WASHINGTON -- The Nationals have already had a busy offseason, competing for many of the top names on the free-agent market and pulling off trades for a new center fielder in Adam Eaton and catcher in Derek Norris.
But they are not done. With nearly six weeks until they report to their new Spring Training facility in West Palm Beach, Fla., the Nats should continue to be one of the most active teams. Here are a few things the Nationals need to accomplish before they head off to Florida.
1. Decide who will pitch the ninth
This one is obvious, and "Who will close for the Nationals?" remains one of the biggest questions remaining around the Majors. The answer is still unclear, with Washington weighing whether its best remaining option is already on the roster, or if a closer with experience is a necessity. This will almost certainly be the Nats' top priority during the next few weeks, as they will exhaust all their options on the market and in-house.
2. Fill out the rest of the bench
When the Nationals traded away Danny Espinosa and gave him a chance to start with the Angels, it left them without a proven backup middle infielder on their bench. Wilmer Difo was impressive in his rookie season and he could slot in as their primary backup infielder, or the team could look to re-sign Stephen Drew if he does not find a starting job somewhere else. The Nats already re-signed outfielder Chris Heisey, and first baseman Clint Robinson seems likely to return off the bench despite a down year. That leaves a backup outfielder spot to fill, which could come down to a battle between Michael Taylor and Brian Goodwin. The Nationals placed a lot of importance on their bench last season, and they could look for ways to potentially strengthen that unit to compete for jobs heading into Spring Training.

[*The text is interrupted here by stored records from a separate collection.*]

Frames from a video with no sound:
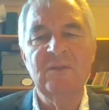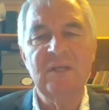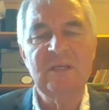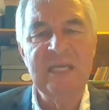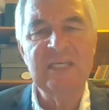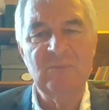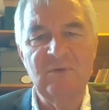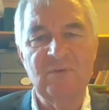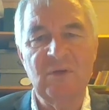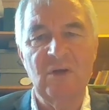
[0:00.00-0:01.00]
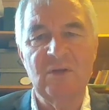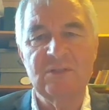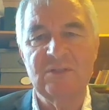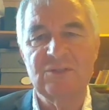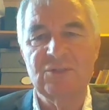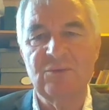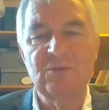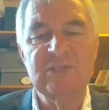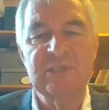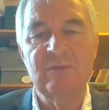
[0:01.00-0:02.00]
the kingdom of God,
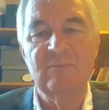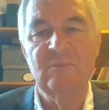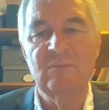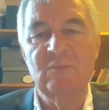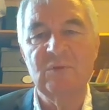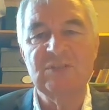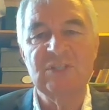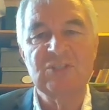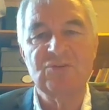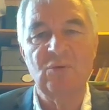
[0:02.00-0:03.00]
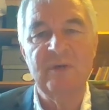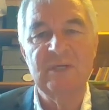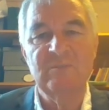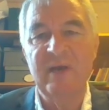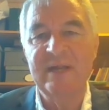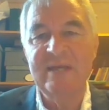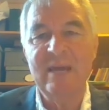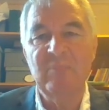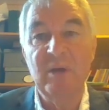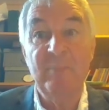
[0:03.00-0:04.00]
Jerusalem, was destroyed by
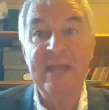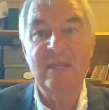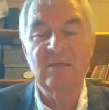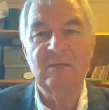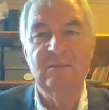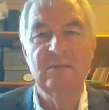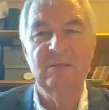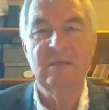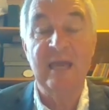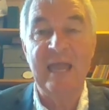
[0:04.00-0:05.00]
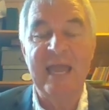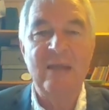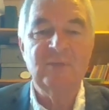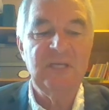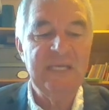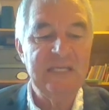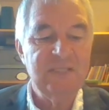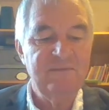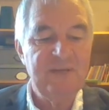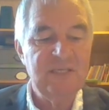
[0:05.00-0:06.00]
Neb, a pagan? How did he
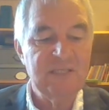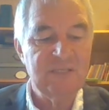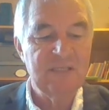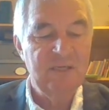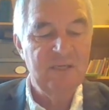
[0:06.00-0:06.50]
get defeated?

3. Clear up Dusty Baker's contract situation
The Nats were thrilled with Baker's first year at the helm as manager, as they won 95 games and the National League East title, which earned him a third-place finish in voting for the NL Manager of the Year Award. Baker called his first season in Washington the most he has enjoyed managing since his days in San Francisco. Yet he is set to enter the final year of his contract in 2017, and it makes little sense to let him enter the season as a so-called "lame duck" manager. The Nationals are "open" to extending Baker's contract, according to a report by the Washington Post, but the two sides have not engaged in talks to do so. Baker, who will turn 68 in June, has not committed to how long he wants to manage, but he insisted that he has plenty in the tank despite his age.